• _Exercise brief_: Without any pictures, retype exactly the lines that begin at the one holding "[971.07-971.97s]" and end at the last line of the data below.

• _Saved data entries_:
+++

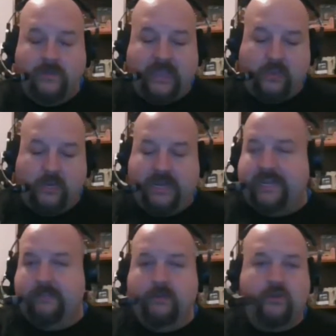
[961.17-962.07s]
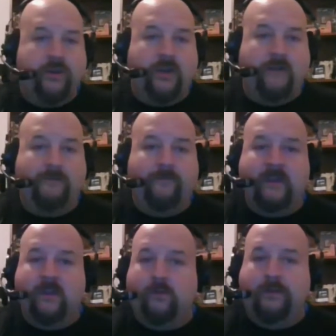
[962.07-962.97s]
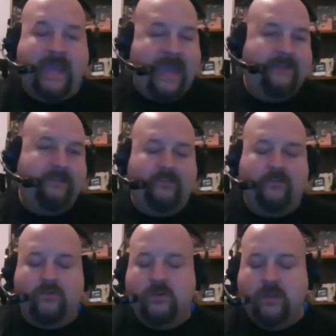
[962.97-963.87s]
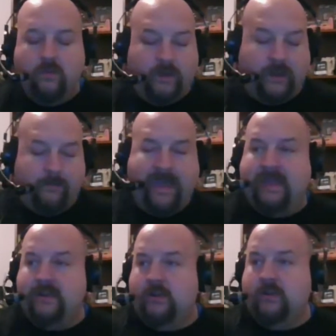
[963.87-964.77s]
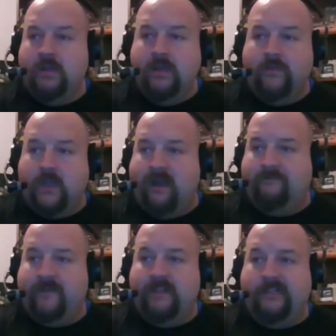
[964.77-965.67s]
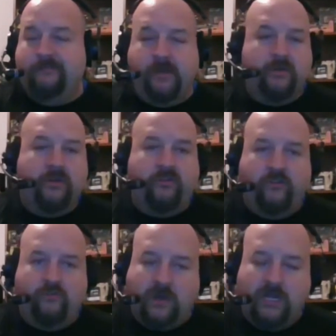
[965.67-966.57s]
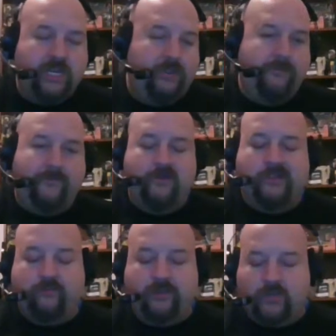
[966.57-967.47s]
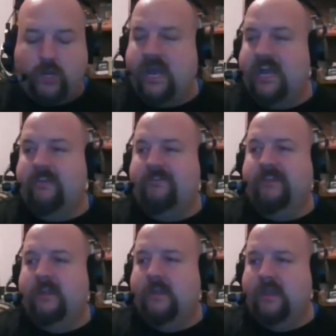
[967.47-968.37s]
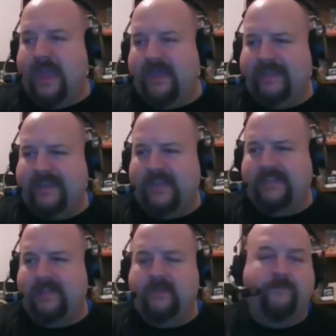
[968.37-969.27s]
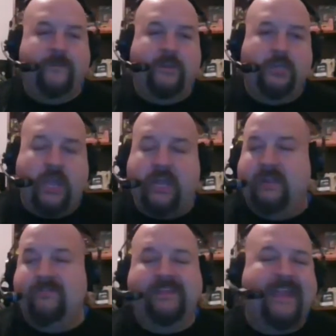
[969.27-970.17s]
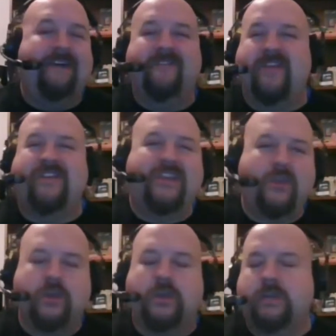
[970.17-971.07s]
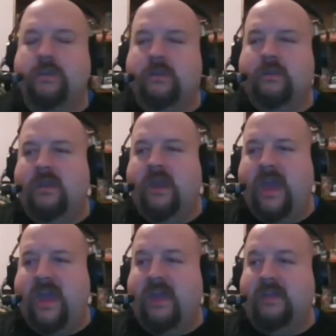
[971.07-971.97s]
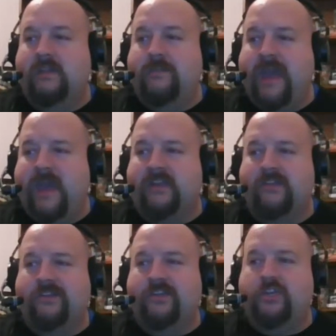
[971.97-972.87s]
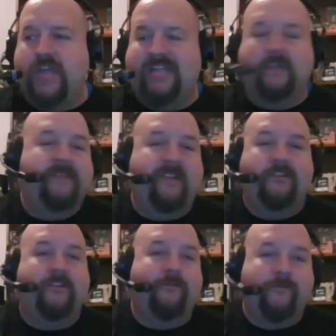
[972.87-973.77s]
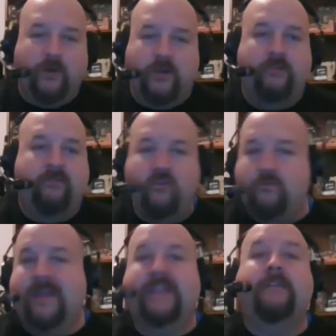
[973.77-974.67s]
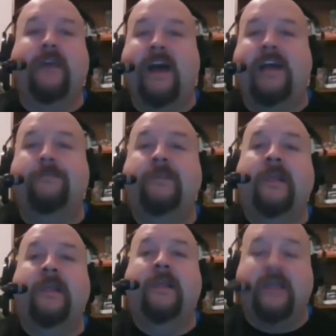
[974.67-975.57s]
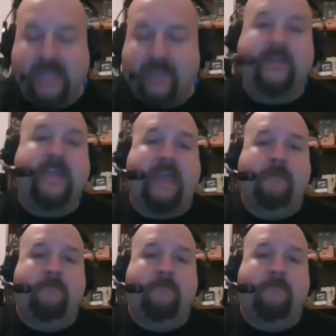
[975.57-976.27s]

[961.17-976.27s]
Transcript: They couldn't get Detroit off the field when they had to, when it mattered. The offense sputtered too much on the first 3 drives. And like I said, the officiating was not very good. And the Packers just shot themselves in the foot too many times in the game.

+++

• _Result of the task_:
[971.07-971.97s]
[971.97-972.87s]
[972.87-973.77s]
[973.77-974.67s]
[974.67-975.57s]
[975.57-976.27s]

[961.17-976.27s]
Transcript: They couldn't get Detroit off the field when they had to, when it mattered. The offense sputtered too much on the first 3 drives. And like I said, the officiating was not very good. And the Packers just shot themselves in the foot too many times in the game.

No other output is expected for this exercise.